Problems with Computer Vision and new/inexperienced users

leafybye · August 24, 2021, 2:45pm

I don’t think it is unreasonable to suggest the wording of suggestions be changed from 'we’re pretty sure" to something else.

Also, why are some taxa never suggested, even though there are many nearby observations? For example, there is a species in my local area with about 70 observations, but every time I use CV on a photo of the species, it only suggests other species of the same Genus. Basically in the location in question, the species adapted to that habitat is never suggested, even though it is the only one that looks like it that is found in the habitat.

bkatzenberg · August 24, 2021, 2:54pm

Great post matthew_connors. I am more focused on plants that insects–which are so much harder considering there are twice as many species and they tend to be a lot smaller and harder to photograph. From a user experience perspective, I’ve noticed it’s less satisfying in iNat to just select the genus–but it’s often the right thing to do as the difference among species can be extremely difficult to discern.
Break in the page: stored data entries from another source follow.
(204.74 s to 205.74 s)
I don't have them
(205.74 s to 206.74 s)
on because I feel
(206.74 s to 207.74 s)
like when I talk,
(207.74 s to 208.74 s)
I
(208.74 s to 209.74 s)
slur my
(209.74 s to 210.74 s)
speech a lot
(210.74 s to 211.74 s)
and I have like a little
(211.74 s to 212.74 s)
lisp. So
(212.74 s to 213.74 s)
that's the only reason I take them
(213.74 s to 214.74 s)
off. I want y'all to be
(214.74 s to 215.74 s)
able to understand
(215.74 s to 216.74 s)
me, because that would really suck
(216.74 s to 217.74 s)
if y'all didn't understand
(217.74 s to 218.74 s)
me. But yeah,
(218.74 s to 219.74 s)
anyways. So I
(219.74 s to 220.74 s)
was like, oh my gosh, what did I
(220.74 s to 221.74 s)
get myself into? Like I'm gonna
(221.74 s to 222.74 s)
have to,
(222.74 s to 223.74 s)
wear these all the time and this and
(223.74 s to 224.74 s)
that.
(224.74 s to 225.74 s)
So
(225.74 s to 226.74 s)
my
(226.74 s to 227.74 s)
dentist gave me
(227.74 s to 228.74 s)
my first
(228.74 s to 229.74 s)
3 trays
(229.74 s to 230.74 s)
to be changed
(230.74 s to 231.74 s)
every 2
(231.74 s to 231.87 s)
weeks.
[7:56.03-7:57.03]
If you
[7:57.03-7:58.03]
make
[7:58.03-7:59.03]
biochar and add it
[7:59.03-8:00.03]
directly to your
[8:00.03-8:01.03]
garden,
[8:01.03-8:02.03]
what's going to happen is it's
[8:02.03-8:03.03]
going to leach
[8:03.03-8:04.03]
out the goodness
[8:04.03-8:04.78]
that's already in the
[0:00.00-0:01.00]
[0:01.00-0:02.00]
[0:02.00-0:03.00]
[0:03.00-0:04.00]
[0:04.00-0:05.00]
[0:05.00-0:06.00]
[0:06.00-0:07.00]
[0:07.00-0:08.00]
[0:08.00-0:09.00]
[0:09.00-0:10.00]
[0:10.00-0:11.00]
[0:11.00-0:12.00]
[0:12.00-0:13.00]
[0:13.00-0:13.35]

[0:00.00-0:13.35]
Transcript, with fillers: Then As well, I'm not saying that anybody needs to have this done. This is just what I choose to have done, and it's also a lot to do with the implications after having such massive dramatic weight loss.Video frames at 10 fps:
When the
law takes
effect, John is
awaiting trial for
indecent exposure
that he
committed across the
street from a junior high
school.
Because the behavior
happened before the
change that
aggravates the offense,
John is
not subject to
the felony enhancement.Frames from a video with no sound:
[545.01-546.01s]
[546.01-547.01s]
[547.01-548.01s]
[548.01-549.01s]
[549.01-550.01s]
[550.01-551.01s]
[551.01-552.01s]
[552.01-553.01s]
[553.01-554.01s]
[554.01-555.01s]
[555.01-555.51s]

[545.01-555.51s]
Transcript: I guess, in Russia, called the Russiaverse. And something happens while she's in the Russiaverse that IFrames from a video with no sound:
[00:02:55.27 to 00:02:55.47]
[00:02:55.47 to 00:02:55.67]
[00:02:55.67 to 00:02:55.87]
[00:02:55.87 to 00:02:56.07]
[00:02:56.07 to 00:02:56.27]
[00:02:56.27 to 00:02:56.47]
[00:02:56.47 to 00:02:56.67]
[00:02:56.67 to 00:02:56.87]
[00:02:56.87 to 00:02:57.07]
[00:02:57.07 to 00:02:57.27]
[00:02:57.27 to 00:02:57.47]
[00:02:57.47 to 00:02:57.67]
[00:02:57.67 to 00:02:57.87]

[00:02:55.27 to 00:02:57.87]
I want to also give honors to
That said, the difference between a native and invasive version of same plant is important! Maybe more documentation in iNat on how to tell the difference?

lera · August 24, 2021, 2:57pm

Yes, “I know it’s not X” is one of the options for disagreeing at a higher taxon - you can even say “I know it’s not X but it is an organism”, by assigning Life

lera · August 24, 2021, 3:01pm

Both the original observer (you in this case) and the person that confirms are identifiers making an equal contribution to a Research Grade status. You should both be confident that you have assigned the correct identification. Otherwise just use a higher taxon. Of course - we all make mistakes. But no guessing, please. See also https://www.inaturalist.org/pages/help#id-agree

trscavo · August 24, 2021, 3:48pm

Because a “Needs ID” observation contributes to the training process just like a “Research Grade” observation. As far as I know, the training process does not distinguish between the two. If you want the CV to be more accurate, you have to train it with photos associated with accurate IDs, but “Needs ID” and “Research Grade” have nothing to do with it.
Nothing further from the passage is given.